### Dataset
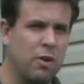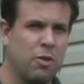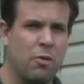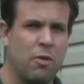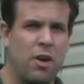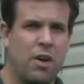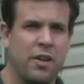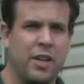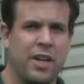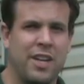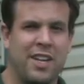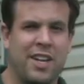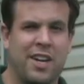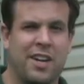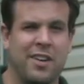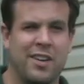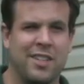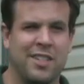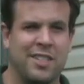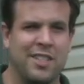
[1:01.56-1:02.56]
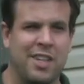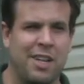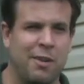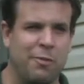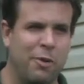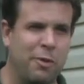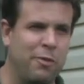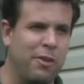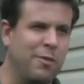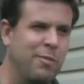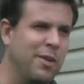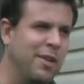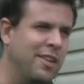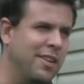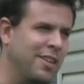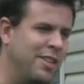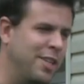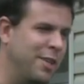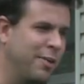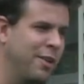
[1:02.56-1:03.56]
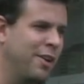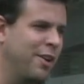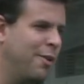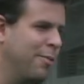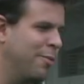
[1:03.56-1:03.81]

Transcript: crawl in here and see what we've been doing all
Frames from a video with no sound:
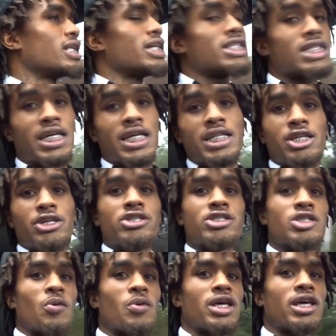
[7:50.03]
Let's get there
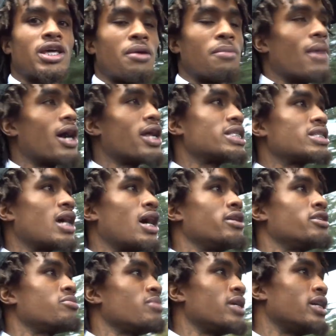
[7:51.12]
so we can get
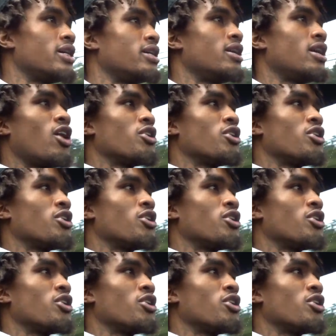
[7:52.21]
monetized, man.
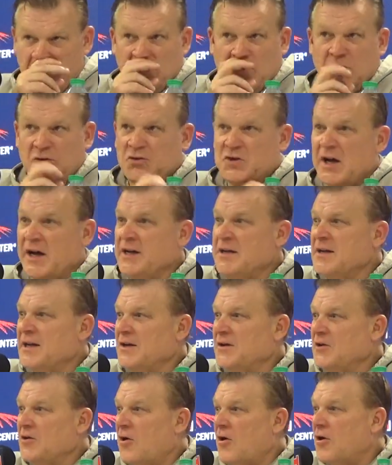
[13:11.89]
Well, Jaden
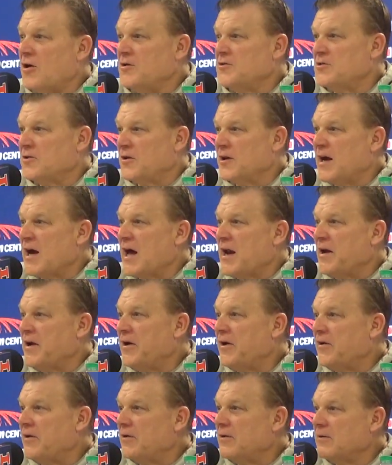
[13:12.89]
didn't guard until he got
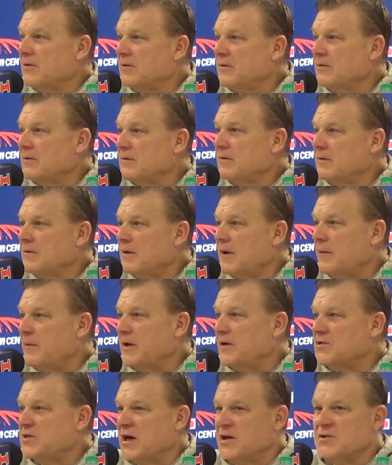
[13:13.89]
here. I
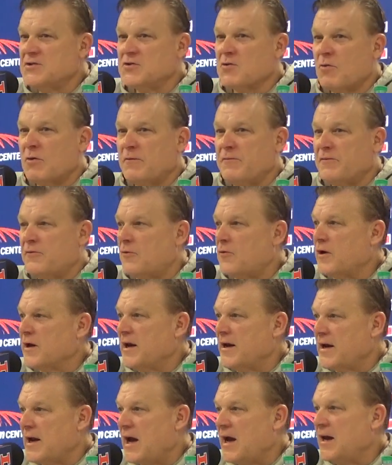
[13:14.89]
mean, Jaden scored 40
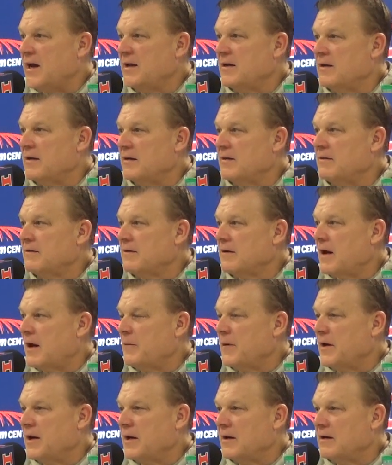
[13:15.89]
a night, and I
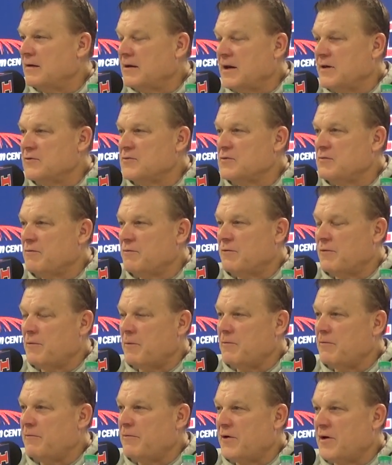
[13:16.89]
mean, he's
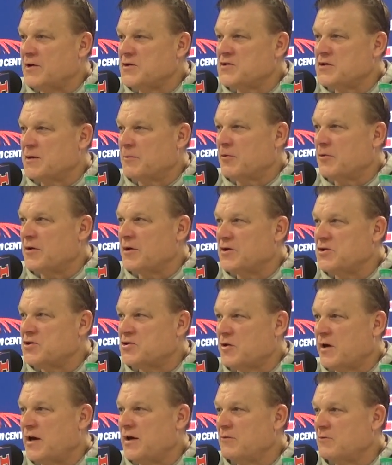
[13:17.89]
very similar to
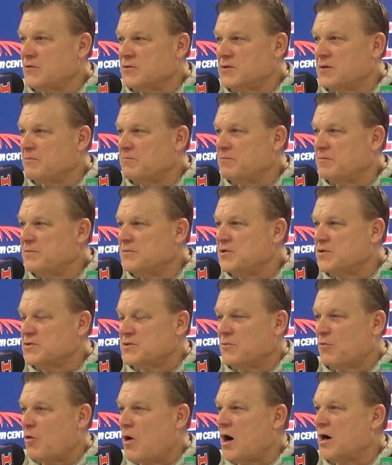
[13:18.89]
Trent, was just
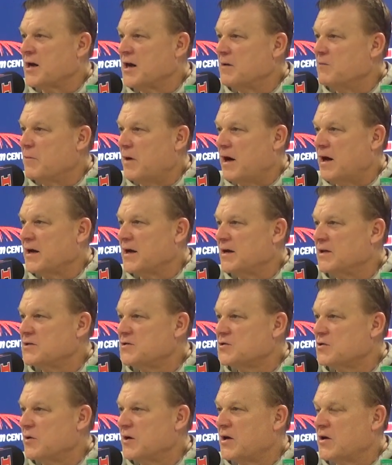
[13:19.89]
a walking bucket,
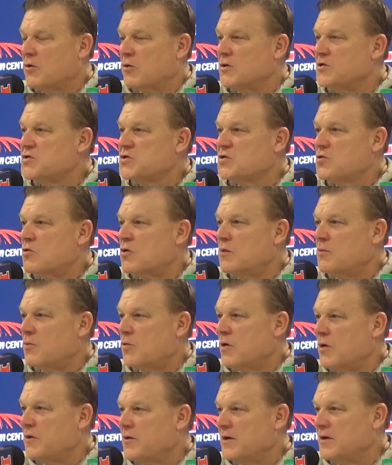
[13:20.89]
so he could always score
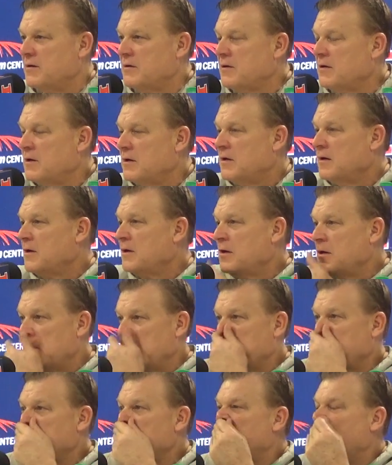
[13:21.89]
more than,
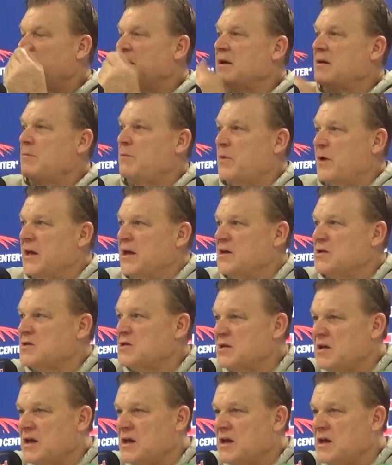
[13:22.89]
but he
######
What is needed
Repeat the preceding records precisely, and leave every picture out of the copy.

Result below
[1:01.56-1:02.56]
[1:02.56-1:03.56]
[1:03.56-1:03.81]

Transcript: crawl in here and see what we've been doing all
Frames from a video with no sound:
[7:50.03]
Let's get there
[7:51.12]
so we can get
[7:52.21]
monetized, man.
[13:11.89]
Well, Jaden
[13:12.89]
didn't guard until he got
[13:13.89]
here. I
[13:14.89]
mean, Jaden scored 40
[13:15.89]
a night, and I
[13:16.89]
mean, he's
[13:17.89]
very similar to
[13:18.89]
Trent, was just
[13:19.89]
a walking bucket,
[13:20.89]
so he could always score
[13:21.89]
more than,
[13:22.89]
but he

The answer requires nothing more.